* [Data extract]:
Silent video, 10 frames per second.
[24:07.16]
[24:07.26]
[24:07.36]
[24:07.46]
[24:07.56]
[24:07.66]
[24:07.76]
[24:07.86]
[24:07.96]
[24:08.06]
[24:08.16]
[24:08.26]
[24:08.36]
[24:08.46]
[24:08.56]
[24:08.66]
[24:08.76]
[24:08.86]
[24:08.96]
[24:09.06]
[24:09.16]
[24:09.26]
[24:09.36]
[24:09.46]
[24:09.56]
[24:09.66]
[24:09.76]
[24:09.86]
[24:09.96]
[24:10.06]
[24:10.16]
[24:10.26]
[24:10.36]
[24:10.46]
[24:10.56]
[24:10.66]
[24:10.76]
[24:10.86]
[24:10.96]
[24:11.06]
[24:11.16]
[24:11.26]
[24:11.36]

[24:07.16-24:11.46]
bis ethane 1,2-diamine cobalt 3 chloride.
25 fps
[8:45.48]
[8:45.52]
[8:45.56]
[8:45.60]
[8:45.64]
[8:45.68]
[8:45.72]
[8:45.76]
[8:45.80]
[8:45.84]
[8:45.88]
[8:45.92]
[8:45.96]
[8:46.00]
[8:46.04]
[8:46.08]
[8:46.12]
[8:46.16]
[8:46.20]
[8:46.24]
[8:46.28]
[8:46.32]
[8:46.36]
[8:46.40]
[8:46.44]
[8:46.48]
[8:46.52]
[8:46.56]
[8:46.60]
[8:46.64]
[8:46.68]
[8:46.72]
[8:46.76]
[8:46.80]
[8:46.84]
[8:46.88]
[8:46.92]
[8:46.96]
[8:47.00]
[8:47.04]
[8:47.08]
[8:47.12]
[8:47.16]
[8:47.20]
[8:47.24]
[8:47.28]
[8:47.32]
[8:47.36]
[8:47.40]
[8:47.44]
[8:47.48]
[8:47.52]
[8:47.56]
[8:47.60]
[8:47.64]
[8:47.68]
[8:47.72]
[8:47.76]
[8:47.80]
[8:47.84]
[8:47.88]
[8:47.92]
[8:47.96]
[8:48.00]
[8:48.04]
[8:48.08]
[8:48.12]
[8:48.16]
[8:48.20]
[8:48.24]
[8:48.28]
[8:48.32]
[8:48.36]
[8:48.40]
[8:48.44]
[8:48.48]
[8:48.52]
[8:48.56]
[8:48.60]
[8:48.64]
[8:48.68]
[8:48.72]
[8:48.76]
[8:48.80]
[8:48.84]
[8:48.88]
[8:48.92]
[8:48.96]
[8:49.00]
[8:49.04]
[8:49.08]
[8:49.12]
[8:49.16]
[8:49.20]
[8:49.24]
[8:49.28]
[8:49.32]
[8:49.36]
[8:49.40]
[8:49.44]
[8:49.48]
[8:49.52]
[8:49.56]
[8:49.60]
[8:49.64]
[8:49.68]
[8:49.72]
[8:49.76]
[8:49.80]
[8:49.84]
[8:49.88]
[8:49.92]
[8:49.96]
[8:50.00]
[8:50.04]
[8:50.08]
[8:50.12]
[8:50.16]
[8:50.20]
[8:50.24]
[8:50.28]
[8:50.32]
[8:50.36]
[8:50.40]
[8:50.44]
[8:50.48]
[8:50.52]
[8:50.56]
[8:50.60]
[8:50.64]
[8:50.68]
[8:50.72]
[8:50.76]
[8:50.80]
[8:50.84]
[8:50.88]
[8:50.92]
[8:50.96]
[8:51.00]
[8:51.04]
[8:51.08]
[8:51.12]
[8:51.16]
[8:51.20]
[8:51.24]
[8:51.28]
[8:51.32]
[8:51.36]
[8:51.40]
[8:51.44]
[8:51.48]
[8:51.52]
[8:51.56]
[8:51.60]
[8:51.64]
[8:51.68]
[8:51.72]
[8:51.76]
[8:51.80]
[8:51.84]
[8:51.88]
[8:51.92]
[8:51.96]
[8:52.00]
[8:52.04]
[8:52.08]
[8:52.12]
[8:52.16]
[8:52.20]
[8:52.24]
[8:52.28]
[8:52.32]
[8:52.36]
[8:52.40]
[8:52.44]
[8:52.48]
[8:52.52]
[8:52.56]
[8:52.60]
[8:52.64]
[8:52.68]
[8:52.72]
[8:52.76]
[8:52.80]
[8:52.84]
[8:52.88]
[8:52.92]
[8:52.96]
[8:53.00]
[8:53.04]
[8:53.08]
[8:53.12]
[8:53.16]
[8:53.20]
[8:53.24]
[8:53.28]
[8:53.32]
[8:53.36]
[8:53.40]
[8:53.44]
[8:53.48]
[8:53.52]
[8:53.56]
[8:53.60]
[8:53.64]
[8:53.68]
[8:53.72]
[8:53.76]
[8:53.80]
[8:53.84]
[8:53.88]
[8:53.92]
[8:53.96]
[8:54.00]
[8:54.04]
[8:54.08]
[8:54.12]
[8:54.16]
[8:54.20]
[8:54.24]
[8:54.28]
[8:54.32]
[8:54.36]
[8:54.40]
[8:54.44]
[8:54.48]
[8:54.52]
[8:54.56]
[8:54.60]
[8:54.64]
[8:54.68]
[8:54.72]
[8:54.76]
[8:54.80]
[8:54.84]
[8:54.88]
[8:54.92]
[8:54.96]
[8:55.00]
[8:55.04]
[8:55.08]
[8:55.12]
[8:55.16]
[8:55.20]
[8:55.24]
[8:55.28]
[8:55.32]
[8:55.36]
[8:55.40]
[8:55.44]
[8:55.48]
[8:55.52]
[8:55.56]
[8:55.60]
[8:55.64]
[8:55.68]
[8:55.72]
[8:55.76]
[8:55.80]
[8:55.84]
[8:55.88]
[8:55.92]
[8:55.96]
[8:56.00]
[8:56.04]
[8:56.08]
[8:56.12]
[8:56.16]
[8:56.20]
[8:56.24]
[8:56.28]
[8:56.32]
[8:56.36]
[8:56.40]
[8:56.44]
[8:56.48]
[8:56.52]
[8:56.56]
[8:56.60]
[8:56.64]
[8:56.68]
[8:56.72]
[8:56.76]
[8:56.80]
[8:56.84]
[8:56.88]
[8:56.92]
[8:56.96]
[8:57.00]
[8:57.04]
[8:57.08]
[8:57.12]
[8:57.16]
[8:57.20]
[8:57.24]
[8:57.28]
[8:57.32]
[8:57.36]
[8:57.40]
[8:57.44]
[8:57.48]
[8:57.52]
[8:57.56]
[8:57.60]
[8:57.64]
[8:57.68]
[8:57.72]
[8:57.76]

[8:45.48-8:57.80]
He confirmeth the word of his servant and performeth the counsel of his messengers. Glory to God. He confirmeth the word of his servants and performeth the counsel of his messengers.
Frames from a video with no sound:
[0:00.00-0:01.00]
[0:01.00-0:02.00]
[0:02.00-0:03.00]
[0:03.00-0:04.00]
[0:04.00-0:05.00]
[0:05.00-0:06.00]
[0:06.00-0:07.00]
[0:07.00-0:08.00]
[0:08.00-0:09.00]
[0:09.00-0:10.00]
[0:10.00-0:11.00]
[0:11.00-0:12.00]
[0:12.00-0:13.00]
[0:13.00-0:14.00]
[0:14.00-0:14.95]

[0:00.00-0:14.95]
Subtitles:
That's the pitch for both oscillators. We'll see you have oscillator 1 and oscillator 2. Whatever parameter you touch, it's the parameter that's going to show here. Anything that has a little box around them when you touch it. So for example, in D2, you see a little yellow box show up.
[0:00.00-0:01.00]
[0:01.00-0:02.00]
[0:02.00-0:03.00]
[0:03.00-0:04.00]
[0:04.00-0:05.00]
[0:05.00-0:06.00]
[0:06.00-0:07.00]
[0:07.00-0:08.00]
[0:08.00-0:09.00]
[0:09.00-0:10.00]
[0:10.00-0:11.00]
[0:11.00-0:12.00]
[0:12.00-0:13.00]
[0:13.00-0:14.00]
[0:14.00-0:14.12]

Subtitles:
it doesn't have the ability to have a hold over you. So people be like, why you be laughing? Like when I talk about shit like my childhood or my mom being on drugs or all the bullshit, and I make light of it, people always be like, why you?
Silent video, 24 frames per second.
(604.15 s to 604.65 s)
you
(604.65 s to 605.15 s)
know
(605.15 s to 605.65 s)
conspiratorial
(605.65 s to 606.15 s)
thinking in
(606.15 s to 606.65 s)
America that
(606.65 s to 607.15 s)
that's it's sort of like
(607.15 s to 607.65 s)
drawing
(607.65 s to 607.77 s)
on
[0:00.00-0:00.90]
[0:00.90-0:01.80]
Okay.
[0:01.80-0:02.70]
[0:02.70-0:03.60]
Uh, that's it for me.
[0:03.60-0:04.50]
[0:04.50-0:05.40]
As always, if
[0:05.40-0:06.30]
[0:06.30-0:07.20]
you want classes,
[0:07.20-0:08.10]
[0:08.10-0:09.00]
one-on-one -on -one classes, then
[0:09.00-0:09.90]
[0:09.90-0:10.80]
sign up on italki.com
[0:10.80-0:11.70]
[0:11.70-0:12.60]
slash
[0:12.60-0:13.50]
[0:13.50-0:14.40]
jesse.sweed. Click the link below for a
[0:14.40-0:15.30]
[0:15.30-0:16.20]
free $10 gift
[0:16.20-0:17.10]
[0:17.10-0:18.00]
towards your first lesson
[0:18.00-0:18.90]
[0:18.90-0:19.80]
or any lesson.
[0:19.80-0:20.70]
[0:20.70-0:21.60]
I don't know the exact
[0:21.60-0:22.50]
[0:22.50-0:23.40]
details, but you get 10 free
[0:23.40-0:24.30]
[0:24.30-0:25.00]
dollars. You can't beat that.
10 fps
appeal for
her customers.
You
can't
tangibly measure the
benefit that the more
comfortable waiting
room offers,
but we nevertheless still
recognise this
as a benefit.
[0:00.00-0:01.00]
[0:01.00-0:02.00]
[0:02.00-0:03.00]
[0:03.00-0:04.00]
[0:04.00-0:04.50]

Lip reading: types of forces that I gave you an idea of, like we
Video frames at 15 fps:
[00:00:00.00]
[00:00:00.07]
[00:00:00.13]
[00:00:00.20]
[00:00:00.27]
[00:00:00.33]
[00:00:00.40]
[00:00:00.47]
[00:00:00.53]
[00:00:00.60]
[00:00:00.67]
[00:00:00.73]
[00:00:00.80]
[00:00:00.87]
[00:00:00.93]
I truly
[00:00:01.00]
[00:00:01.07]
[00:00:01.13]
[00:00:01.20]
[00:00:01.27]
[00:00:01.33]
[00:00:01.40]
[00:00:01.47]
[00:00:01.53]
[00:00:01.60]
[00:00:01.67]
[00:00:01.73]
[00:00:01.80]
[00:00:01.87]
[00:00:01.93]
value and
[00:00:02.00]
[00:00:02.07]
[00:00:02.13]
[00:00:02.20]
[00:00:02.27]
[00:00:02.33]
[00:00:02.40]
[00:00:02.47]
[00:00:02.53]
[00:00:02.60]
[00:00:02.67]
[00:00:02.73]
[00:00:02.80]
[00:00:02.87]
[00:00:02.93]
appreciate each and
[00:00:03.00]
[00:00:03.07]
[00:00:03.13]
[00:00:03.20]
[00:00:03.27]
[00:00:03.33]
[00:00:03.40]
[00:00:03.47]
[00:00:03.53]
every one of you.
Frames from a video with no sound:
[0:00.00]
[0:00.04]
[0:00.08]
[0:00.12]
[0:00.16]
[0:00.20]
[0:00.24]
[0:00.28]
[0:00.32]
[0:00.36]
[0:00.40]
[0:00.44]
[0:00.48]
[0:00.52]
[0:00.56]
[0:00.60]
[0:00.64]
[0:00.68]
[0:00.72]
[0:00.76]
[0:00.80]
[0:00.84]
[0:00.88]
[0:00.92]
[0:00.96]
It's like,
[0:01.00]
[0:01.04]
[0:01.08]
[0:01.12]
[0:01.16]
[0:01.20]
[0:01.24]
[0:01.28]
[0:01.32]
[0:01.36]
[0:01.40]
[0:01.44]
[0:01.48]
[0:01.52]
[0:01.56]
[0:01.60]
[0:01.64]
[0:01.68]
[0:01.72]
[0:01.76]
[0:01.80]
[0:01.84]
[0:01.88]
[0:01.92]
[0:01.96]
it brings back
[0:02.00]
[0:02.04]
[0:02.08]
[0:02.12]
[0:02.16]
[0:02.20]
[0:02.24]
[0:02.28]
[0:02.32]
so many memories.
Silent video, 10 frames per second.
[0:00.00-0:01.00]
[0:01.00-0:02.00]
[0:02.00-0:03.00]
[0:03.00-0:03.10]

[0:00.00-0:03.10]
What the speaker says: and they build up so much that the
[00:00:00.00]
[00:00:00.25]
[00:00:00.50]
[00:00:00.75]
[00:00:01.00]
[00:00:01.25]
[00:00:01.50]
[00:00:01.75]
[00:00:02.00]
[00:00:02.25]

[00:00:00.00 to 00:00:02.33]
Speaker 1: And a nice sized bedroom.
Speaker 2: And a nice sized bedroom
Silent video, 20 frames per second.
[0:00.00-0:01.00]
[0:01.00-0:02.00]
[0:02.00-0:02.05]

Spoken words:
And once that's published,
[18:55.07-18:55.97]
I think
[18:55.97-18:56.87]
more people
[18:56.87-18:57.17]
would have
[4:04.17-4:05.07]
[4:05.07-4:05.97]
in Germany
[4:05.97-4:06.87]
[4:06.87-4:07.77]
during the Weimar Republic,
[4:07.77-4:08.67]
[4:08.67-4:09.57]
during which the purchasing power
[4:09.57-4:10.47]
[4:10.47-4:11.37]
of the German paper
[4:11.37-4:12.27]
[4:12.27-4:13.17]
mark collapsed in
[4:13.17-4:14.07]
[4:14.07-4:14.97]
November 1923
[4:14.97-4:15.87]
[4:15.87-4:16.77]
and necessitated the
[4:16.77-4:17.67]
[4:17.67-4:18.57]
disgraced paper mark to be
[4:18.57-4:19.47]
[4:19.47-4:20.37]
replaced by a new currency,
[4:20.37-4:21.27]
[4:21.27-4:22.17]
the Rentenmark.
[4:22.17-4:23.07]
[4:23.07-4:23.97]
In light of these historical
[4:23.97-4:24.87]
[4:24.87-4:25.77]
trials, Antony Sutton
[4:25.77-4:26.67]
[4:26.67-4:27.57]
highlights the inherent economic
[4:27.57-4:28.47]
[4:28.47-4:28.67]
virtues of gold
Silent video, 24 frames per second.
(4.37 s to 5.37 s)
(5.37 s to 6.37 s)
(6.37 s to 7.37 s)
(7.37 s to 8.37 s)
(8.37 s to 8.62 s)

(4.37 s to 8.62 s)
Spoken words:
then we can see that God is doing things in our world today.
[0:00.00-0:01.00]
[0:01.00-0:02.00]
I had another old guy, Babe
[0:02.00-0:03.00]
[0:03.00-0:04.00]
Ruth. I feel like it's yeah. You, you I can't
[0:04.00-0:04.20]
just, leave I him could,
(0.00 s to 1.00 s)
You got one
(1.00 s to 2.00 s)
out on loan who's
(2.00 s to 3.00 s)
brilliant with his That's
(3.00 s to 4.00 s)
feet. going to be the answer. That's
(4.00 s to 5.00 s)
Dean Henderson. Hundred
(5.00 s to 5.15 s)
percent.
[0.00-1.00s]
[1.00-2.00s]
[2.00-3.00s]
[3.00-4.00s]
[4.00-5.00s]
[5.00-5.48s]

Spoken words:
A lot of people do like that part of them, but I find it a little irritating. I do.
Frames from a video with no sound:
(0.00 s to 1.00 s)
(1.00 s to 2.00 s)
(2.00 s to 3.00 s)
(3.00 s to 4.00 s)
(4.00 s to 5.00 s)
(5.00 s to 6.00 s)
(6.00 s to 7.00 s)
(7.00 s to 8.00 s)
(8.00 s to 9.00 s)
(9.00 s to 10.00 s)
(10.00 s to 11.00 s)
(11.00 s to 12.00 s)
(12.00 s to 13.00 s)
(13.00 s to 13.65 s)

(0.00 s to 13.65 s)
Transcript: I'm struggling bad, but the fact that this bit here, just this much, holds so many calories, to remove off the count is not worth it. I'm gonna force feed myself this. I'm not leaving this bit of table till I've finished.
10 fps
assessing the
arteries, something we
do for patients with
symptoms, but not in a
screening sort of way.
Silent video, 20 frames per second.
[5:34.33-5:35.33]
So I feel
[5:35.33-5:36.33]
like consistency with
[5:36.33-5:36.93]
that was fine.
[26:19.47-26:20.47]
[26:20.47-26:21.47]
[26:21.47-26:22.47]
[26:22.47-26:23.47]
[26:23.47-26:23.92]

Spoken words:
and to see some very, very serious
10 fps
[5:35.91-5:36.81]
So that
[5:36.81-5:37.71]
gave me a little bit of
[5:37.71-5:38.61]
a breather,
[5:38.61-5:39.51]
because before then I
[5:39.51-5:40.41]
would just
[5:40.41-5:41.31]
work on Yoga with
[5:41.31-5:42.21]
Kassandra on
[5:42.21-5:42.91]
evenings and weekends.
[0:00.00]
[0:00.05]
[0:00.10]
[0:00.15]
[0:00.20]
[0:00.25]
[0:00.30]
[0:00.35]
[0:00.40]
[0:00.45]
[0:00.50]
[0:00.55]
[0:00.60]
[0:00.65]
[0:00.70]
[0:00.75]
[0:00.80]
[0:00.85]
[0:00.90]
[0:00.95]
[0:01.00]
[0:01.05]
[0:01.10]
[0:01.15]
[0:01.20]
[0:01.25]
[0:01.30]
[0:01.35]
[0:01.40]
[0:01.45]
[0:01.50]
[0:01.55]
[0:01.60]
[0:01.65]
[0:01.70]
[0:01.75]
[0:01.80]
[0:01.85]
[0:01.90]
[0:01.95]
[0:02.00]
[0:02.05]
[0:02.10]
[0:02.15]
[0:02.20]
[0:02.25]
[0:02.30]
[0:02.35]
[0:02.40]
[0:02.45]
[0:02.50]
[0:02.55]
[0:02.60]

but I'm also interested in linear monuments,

* [What this task involves]:
Every line above from the line with "[18:55.97-18:56.87]" to the line with "[5.00-5.48s]", inclusive, must be returned exactly; no other line belongs in the reply.

* [Task output]:
[18:55.97-18:56.87]
more people
[18:56.87-18:57.17]
would have
[4:04.17-4:05.07]
[4:05.07-4:05.97]
in Germany
[4:05.97-4:06.87]
[4:06.87-4:07.77]
during the Weimar Republic,
[4:07.77-4:08.67]
[4:08.67-4:09.57]
during which the purchasing power
[4:09.57-4:10.47]
[4:10.47-4:11.37]
of the German paper
[4:11.37-4:12.27]
[4:12.27-4:13.17]
mark collapsed in
[4:13.17-4:14.07]
[4:14.07-4:14.97]
November 1923
[4:14.97-4:15.87]
[4:15.87-4:16.77]
and necessitated the
[4:16.77-4:17.67]
[4:17.67-4:18.57]
disgraced paper mark to be
[4:18.57-4:19.47]
[4:19.47-4:20.37]
replaced by a new currency,
[4:20.37-4:21.27]
[4:21.27-4:22.17]
the Rentenmark.
[4:22.17-4:23.07]
[4:23.07-4:23.97]
In light of these historical
[4:23.97-4:24.87]
[4:24.87-4:25.77]
trials, Antony Sutton
[4:25.77-4:26.67]
[4:26.67-4:27.57]
highlights the inherent economic
[4:27.57-4:28.47]
[4:28.47-4:28.67]
virtues of gold
Silent video, 24 frames per second.
(4.37 s to 5.37 s)
(5.37 s to 6.37 s)
(6.37 s to 7.37 s)
(7.37 s to 8.37 s)
(8.37 s to 8.62 s)

(4.37 s to 8.62 s)
Spoken words:
then we can see that God is doing things in our world today.
[0:00.00-0:01.00]
[0:01.00-0:02.00]
I had another old guy, Babe
[0:02.00-0:03.00]
[0:03.00-0:04.00]
Ruth. I feel like it's yeah. You, you I can't
[0:04.00-0:04.20]
just, leave I him could,
(0.00 s to 1.00 s)
You got one
(1.00 s to 2.00 s)
out on loan who's
(2.00 s to 3.00 s)
brilliant with his That's
(3.00 s to 4.00 s)
feet. going to be the answer. That's
(4.00 s to 5.00 s)
Dean Henderson. Hundred
(5.00 s to 5.15 s)
percent.
[0.00-1.00s]
[1.00-2.00s]
[2.00-3.00s]
[3.00-4.00s]
[4.00-5.00s]
[5.00-5.48s]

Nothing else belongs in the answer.